▶ _THE PROBLEM_
Taking the line with "[0:00.00-0:01.03]" as the first and the line with "[0:08.25-0:09.28]" as the last, set down exactly every line in that range from the entries below, and no more.

Saved data entries
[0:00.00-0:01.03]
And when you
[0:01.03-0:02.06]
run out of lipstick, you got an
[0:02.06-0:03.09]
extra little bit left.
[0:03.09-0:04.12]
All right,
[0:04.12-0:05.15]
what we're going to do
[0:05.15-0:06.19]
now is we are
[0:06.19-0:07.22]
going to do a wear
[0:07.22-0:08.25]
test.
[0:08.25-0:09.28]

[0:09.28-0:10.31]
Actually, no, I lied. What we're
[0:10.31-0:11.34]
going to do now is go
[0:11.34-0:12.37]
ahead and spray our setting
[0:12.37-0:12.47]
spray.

...

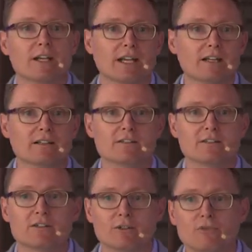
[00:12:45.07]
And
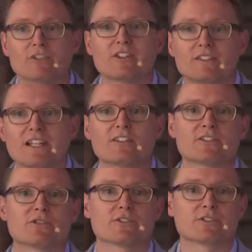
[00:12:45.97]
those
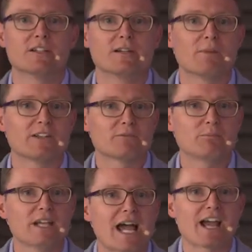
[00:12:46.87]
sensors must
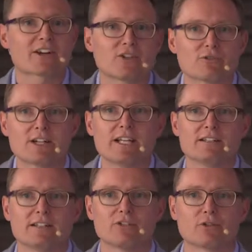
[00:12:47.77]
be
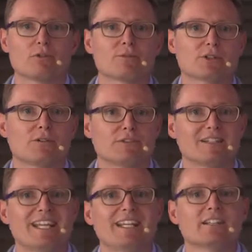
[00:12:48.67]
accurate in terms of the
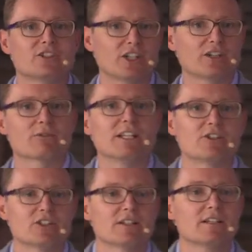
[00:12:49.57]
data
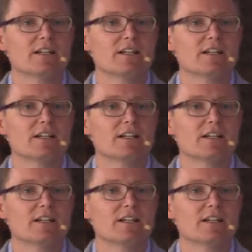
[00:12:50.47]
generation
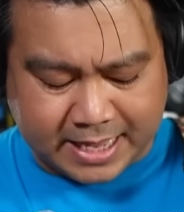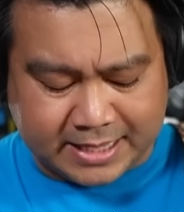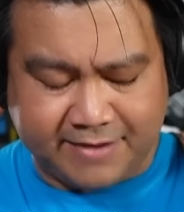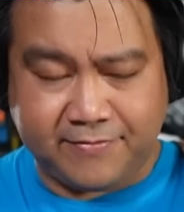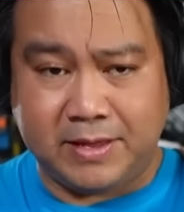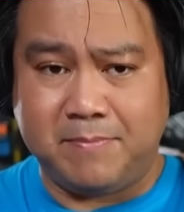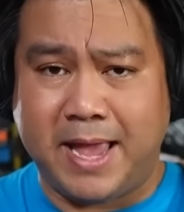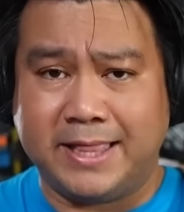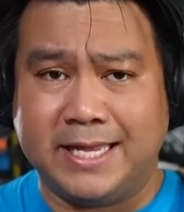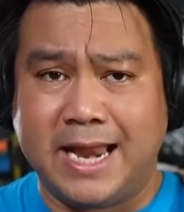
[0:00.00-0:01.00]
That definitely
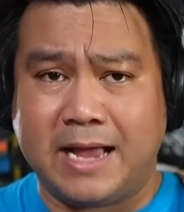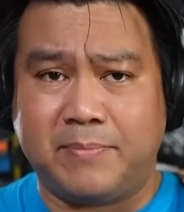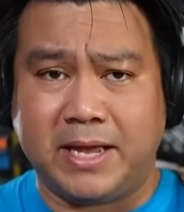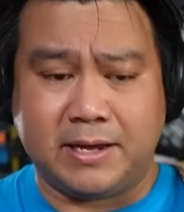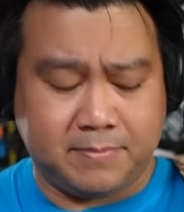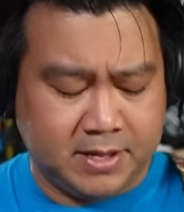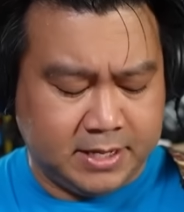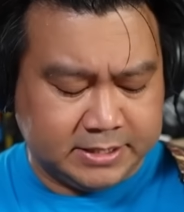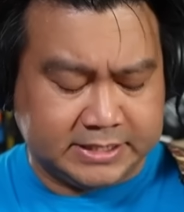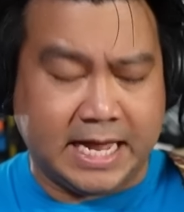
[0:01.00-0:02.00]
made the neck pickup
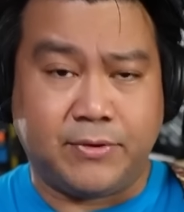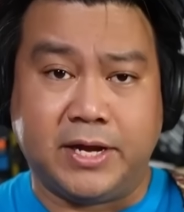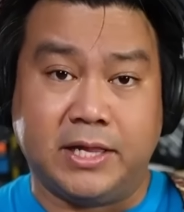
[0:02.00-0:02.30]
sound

▶ _TASK SOLUTION_
[0:00.00-0:01.03]
And when you
[0:01.03-0:02.06]
run out of lipstick, you got an
[0:02.06-0:03.09]
extra little bit left.
[0:03.09-0:04.12]
All right,
[0:04.12-0:05.15]
what we're going to do
[0:05.15-0:06.19]
now is we are
[0:06.19-0:07.22]
going to do a wear
[0:07.22-0:08.25]
test.
[0:08.25-0:09.28]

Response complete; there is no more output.